O Tribunal de Viana, que entendeu que a mãe não poderia tomar conta dos filhos, entregou-lhe uma das cinco crianças, alegando que era "mimada".

"Como se explica aos nossos filhos que não é por gostar mais de um do que dos outros que nos vão separar para sempre?", pergunta Rosa.

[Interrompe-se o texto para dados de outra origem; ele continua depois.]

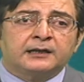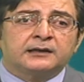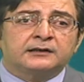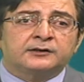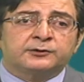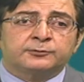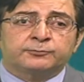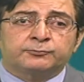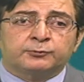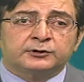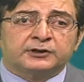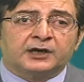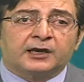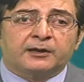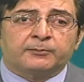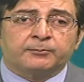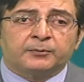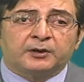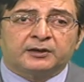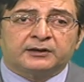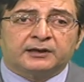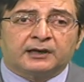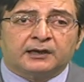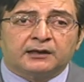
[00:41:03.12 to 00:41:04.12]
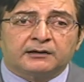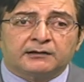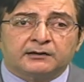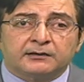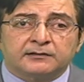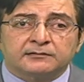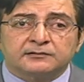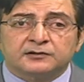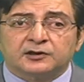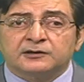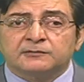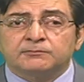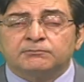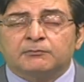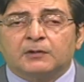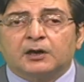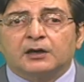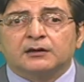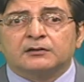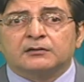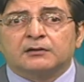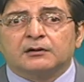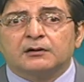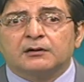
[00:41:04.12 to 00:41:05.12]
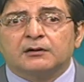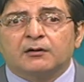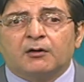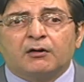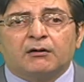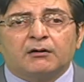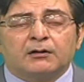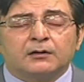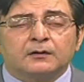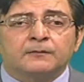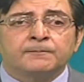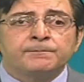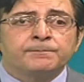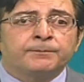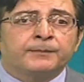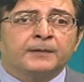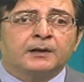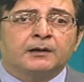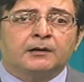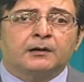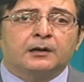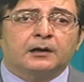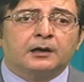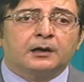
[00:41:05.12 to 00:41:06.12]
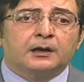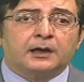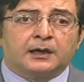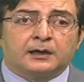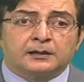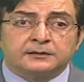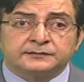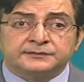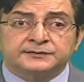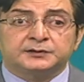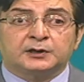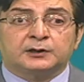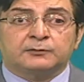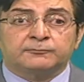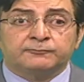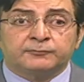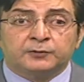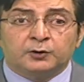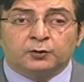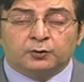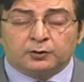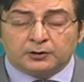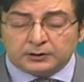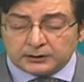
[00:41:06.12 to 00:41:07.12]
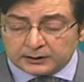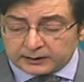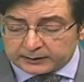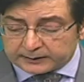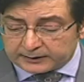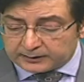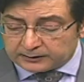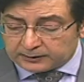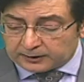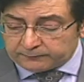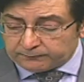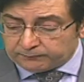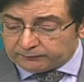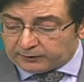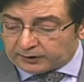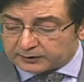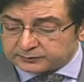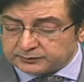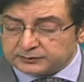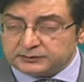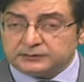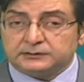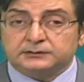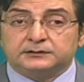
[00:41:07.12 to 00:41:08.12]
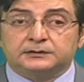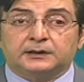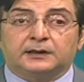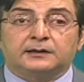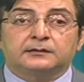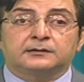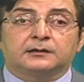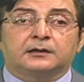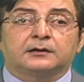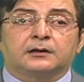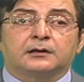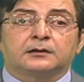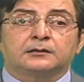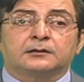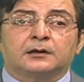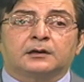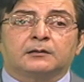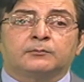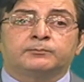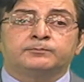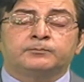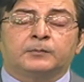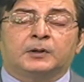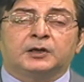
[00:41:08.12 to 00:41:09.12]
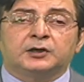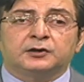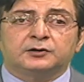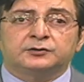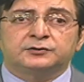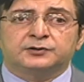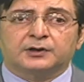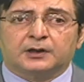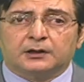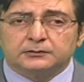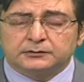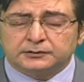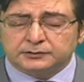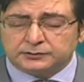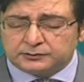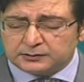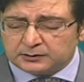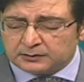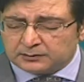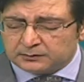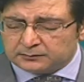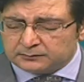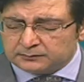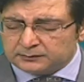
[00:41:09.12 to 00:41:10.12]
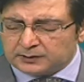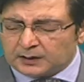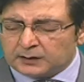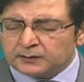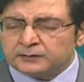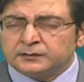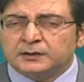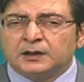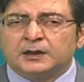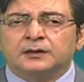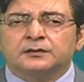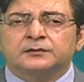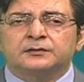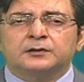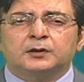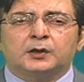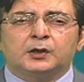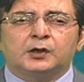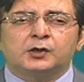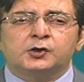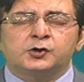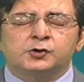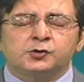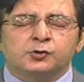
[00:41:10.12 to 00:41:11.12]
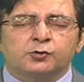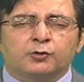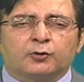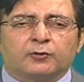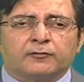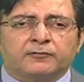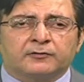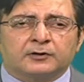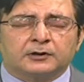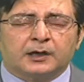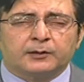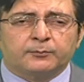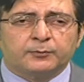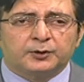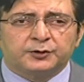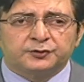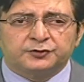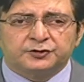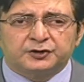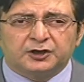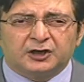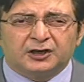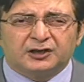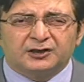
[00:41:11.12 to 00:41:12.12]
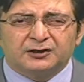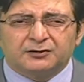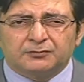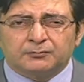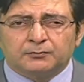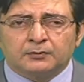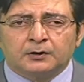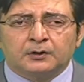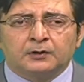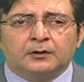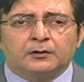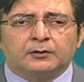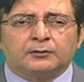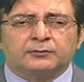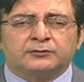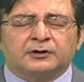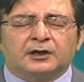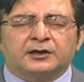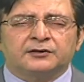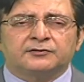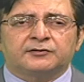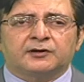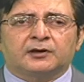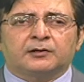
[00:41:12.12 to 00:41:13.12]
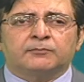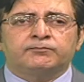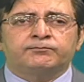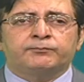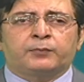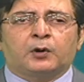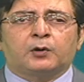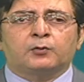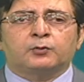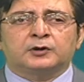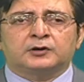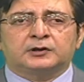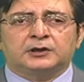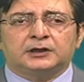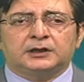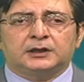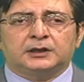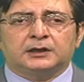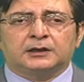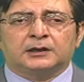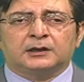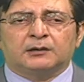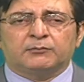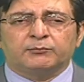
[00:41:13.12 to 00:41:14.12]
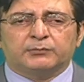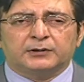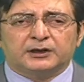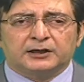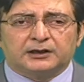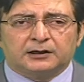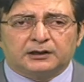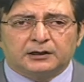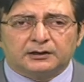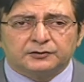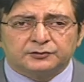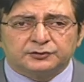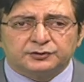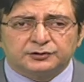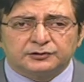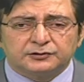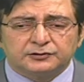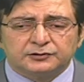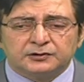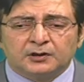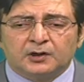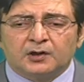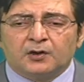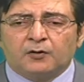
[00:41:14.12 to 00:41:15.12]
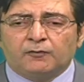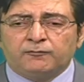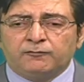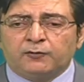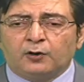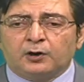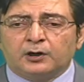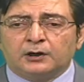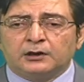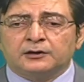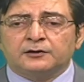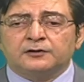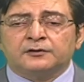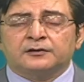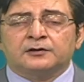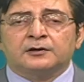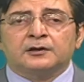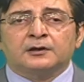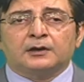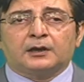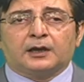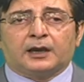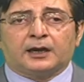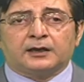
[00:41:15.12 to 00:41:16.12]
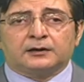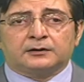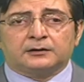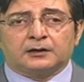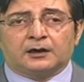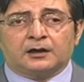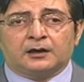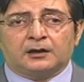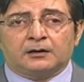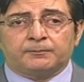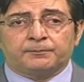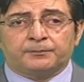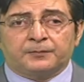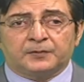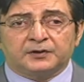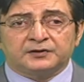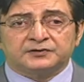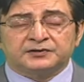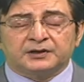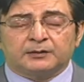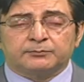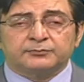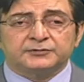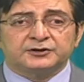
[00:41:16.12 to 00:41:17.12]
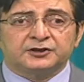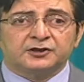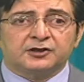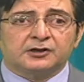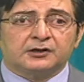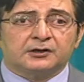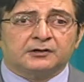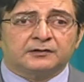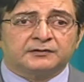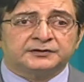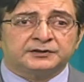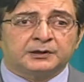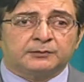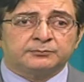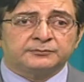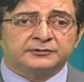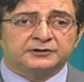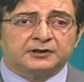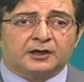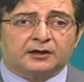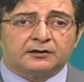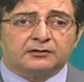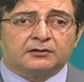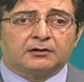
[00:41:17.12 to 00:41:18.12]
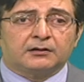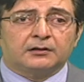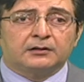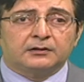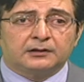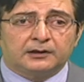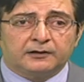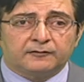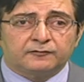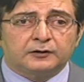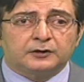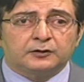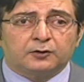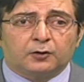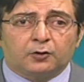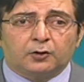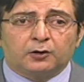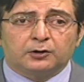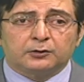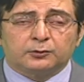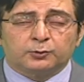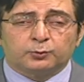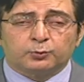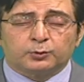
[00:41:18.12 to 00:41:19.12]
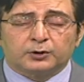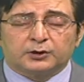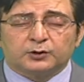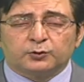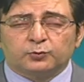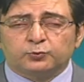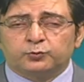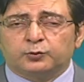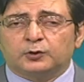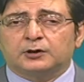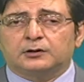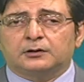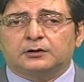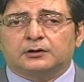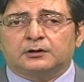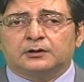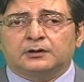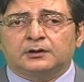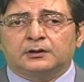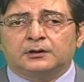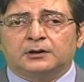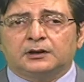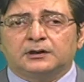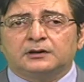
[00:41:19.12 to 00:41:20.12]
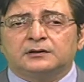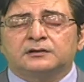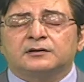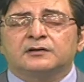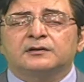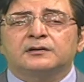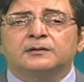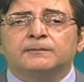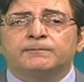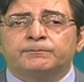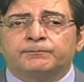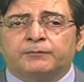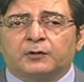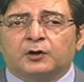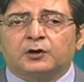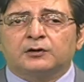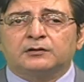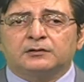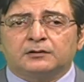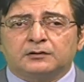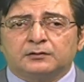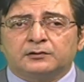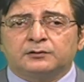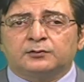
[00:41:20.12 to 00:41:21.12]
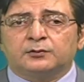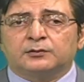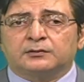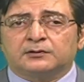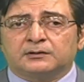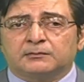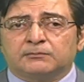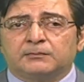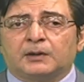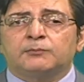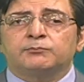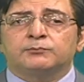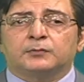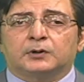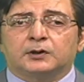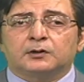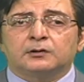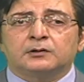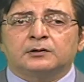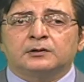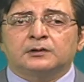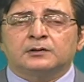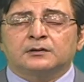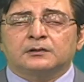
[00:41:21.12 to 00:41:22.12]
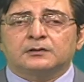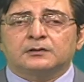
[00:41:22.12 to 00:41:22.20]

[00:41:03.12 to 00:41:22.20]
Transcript: else would I be carrying this mask along? And then we all are getting vaccinated, and there are many challenges. Then there is the issue of climate change. rising poverty, complications, violence at a subnational level all over the world. It is important to remember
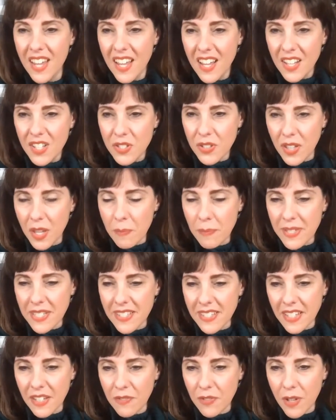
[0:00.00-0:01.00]
So let me
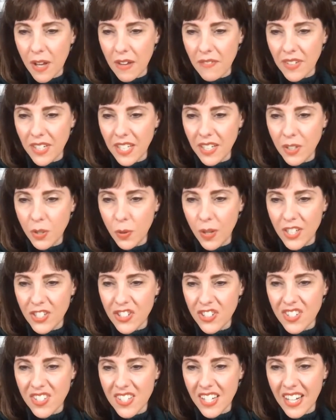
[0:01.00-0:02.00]
see if you have any
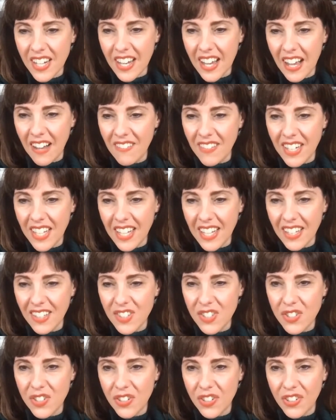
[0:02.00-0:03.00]
questions that I haven't
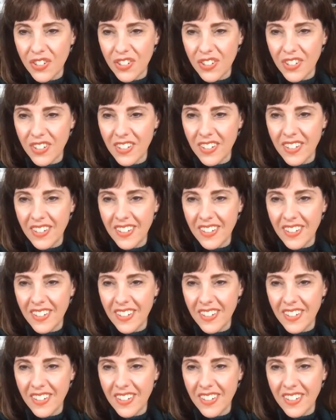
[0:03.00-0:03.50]
answered.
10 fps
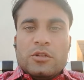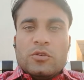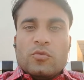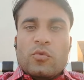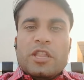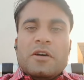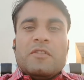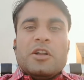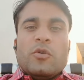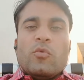
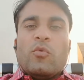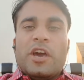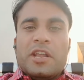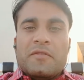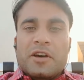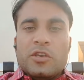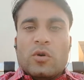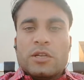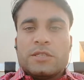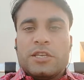Wherever you
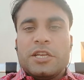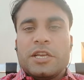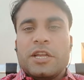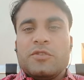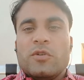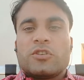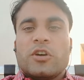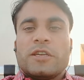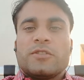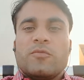are sitting and you are
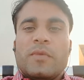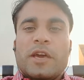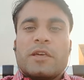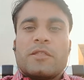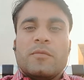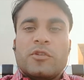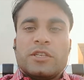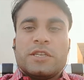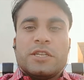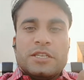trying to make the
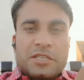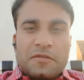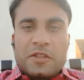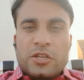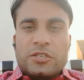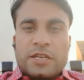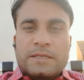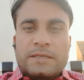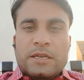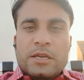present indefinite
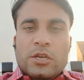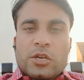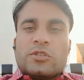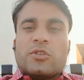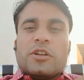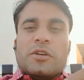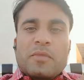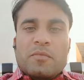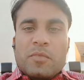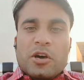tense, so
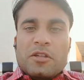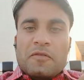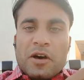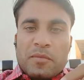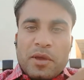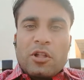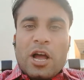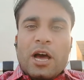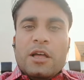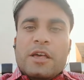remember the
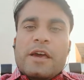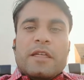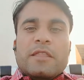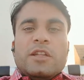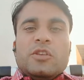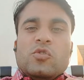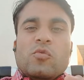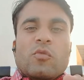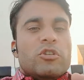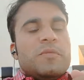formula and then you
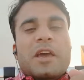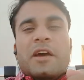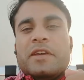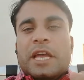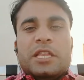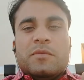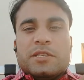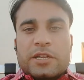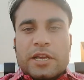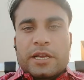won't be having any
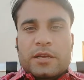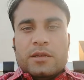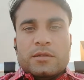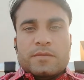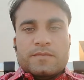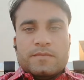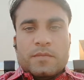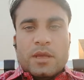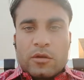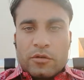mistake.
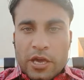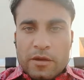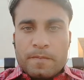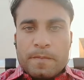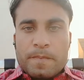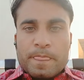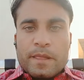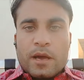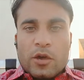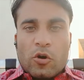Okay?
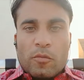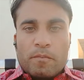I hope.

O caso de Emília Matos é semelhante ao de Rosa Lima - e ambas são de Viana do Castelo. O que o distingue é a irreversibilidade. Aos 29 anos, três dos cinco filhos de Emília já foram adoptados. A decisão do Tribunal, ancorada nos relatórios da Segurança Social (SS), alega as "ausências da mãe para o estrangeiro, deixando os meninos entregues a si próprios"; a "grave negligência ao nível da higiene, saúde e alimentação" e "instabilidade emocional".

Emília acusa as assistentes sociais de terem "mentido", e promete não desistir dos filhos. Até porque, diz, já os podia ter recuperado se tivesse aceite a proposta que lhe fizeram. "Quando estava grávida da minha filha (quarta gravidez), a assistente social [o JN protegeu a sua identidade] ofereceu-me dinheiro para eu lhe dar a bebé. E disse que, em troca, arranjava uma forma de me devolver os meus três rapazes", acusa.

Emília não aceitou. Mas teve que fugir do hospital de Viana para não lhe retirarem a menina. "Havia lá uma indicação da SS para que a bebé me fosse retirada à nascença", conta. Mas a médica [identidade protegida], que a acompanhava desde o início, não teve coragem de realizar a operação. Emília conta que a médica a terá chamado ao gabinete para confessar: "Não vou fazer o parto. A seguir teria que lhe retirar a sua filha e nunca mais a iria ver. Amanhã, outro médico decidirá".

O outro médico [identidade protegida] não pôde fazer o mesmo. Ter-lhe-á dito: "Não posso adiar mais. Já não é só a Emília que está a sofrer; é a sua filha também". Desesperada, chamou o marido, arrancou o soro, e fugiu. Seguiu para o Porto. "Mas com medo que, através da informática descobrissem quem era, e me retirassem a bebé, fui para Espanha. Tive a criança em Pontevedra."

Este caso começa em 2002. Emília estava desempregada; o marido era toxicodependente. Tinham dois rapazes; ela estava grávida do terceiro. "Vivia sem água, sem luz, sem nada. Passava fome". A SS, a quem diz ter pedido ajuda, pouco ou nada terá feito.

Entretanto, separa-se do marido, refaz a vida com outro companheiro e solicita o Rendimento Social de Inserção. As SS começa a visitá-la na casa ilegal que habita até hoje (arrombou a porta para a ocupar). Para "compor a vida", os amigos emigrantes começam a arranjar-lhe trabalhos de curta duração no estrangeiro. Nessas alturas, era a avó quem ficava com os netos. A SS desmente esta versão nos relatórios: afirma que as crianças ficavam sozinhas e acusaram Emília, numa consulta, de ser traficante de droga.

Quando surge um contrato de seis meses, Emília pede à SS para que os miúdos fiquem durante esse tempo na instituição Casa dos Rapazes. A SS sugere-lhe uma família de acolhimento e ela concorda. Mas depois desiste - do acolhimento e do trabalho no estrangeiro. Havia engravidado (parto que tealizou em Espanha), e apesar de não trabalhar, tinha uma vida estável com o marido.

A SS visitou-a meses depois. "Obrigaram-me a assinar os papéis para o acolhimento para os rapazes e tenho testemunhas disso", garante. Emília procurou os miúdos todos os dias até os encontrar. Ficou a dar-se bem com a família de acolhimento, ia lá todos os dias. Em Agosto pediu uma tarde só para ela. A SS recusou. Foi lá buscá-los na mesma. A GNR retirou-lhos uma semana depois, "à força, com os miúdos a fugirem e a gritarem. Toda a gente viu", diz. Com o desgosto, tentou matar-se com ácido. Foi salva pelo marido. Mas os rapazes foram adoptados.